=== Begin Enclosure ===

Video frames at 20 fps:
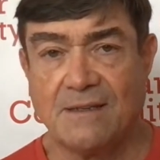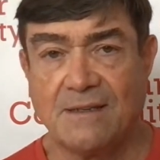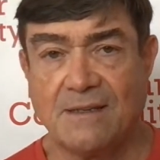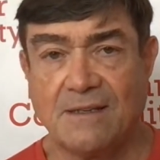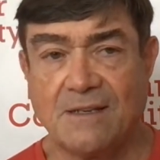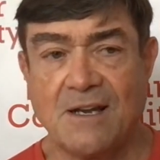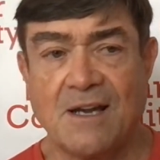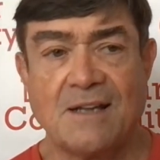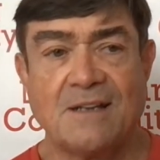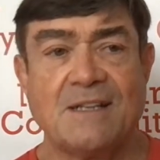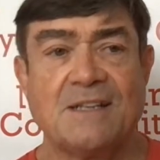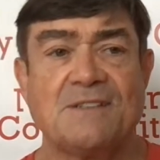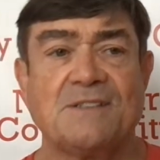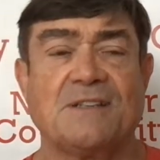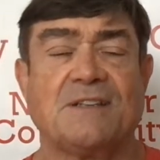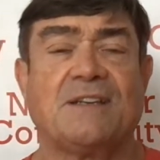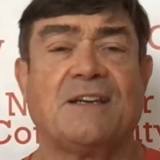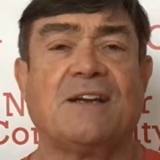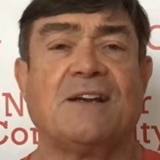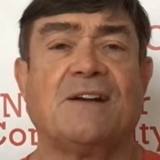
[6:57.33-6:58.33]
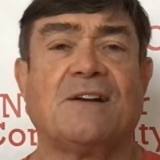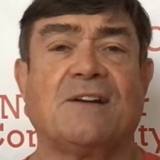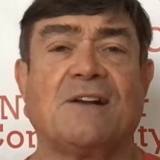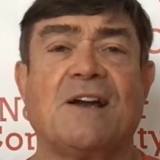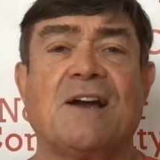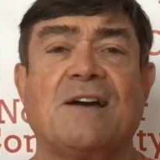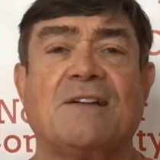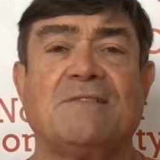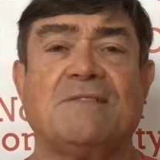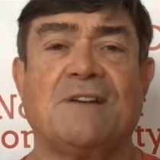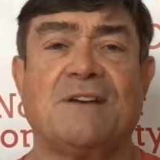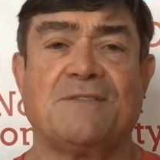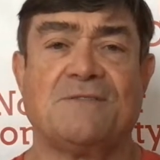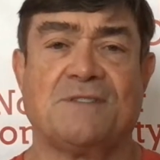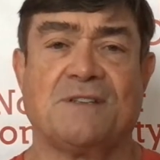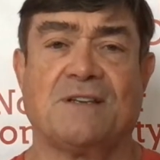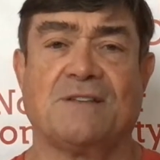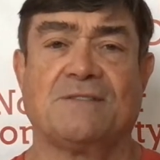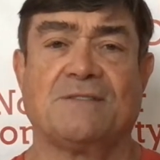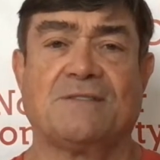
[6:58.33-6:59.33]
God doesn't care. God
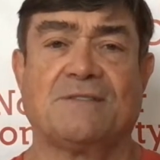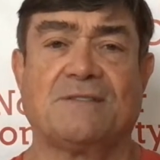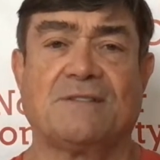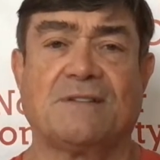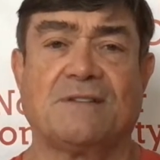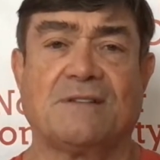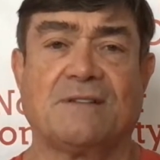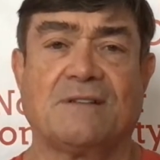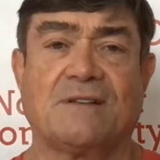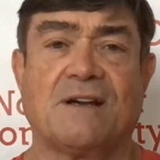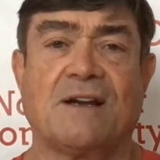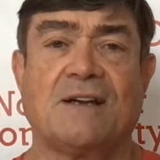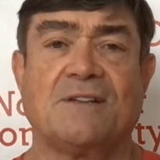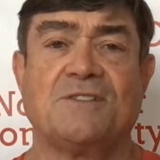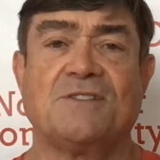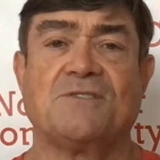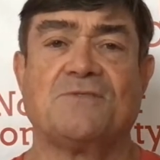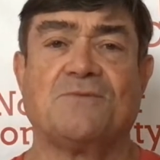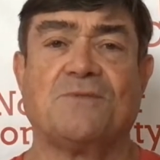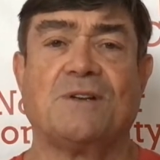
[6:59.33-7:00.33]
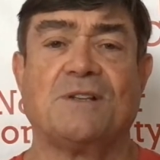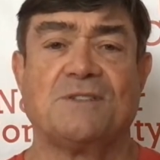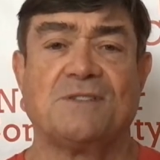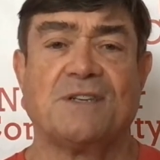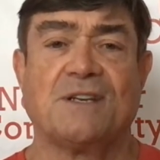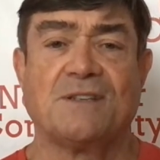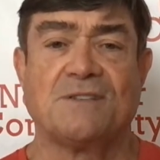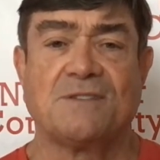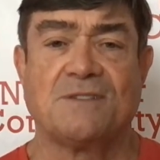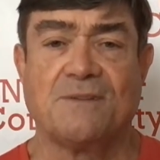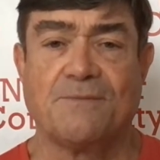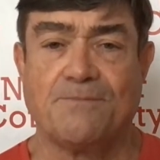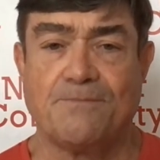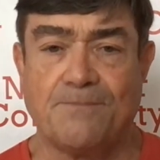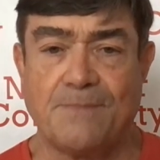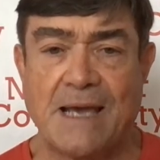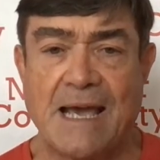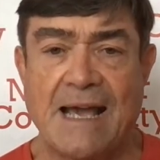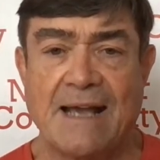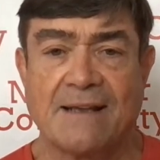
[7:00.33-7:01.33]
loves us. God just wants us to
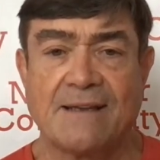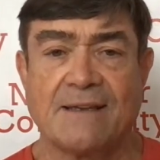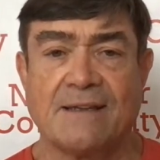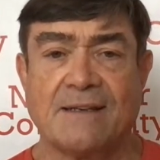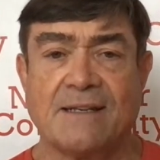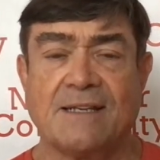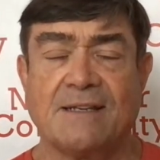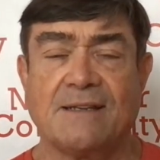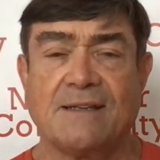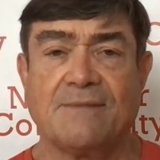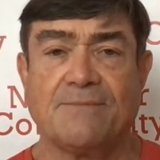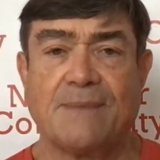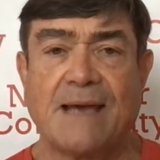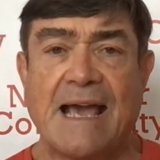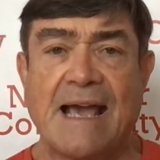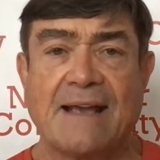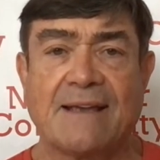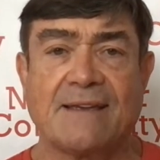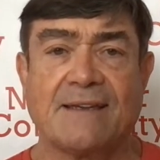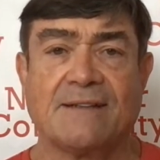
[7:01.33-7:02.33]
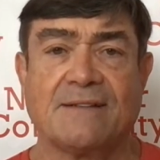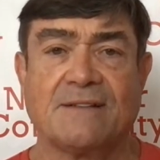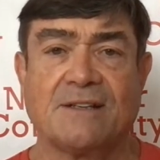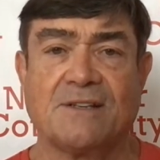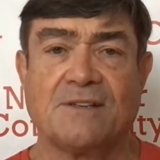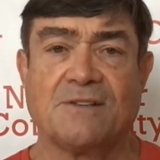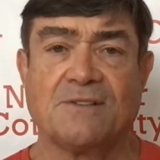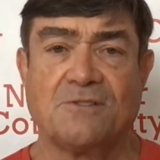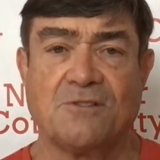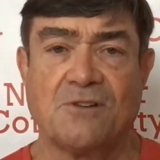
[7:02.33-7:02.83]
back in good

=== End Enclosure ===

_Task statement:_ Output the listing above exactly as it stands; no picture should appear.

_Expected output:_
Video frames at 20 fps:
[6:57.33-6:58.33]
[6:58.33-6:59.33]
God doesn't care. God
[6:59.33-7:00.33]
[7:00.33-7:01.33]
loves us. God just wants us to
[7:01.33-7:02.33]
[7:02.33-7:02.83]
back in good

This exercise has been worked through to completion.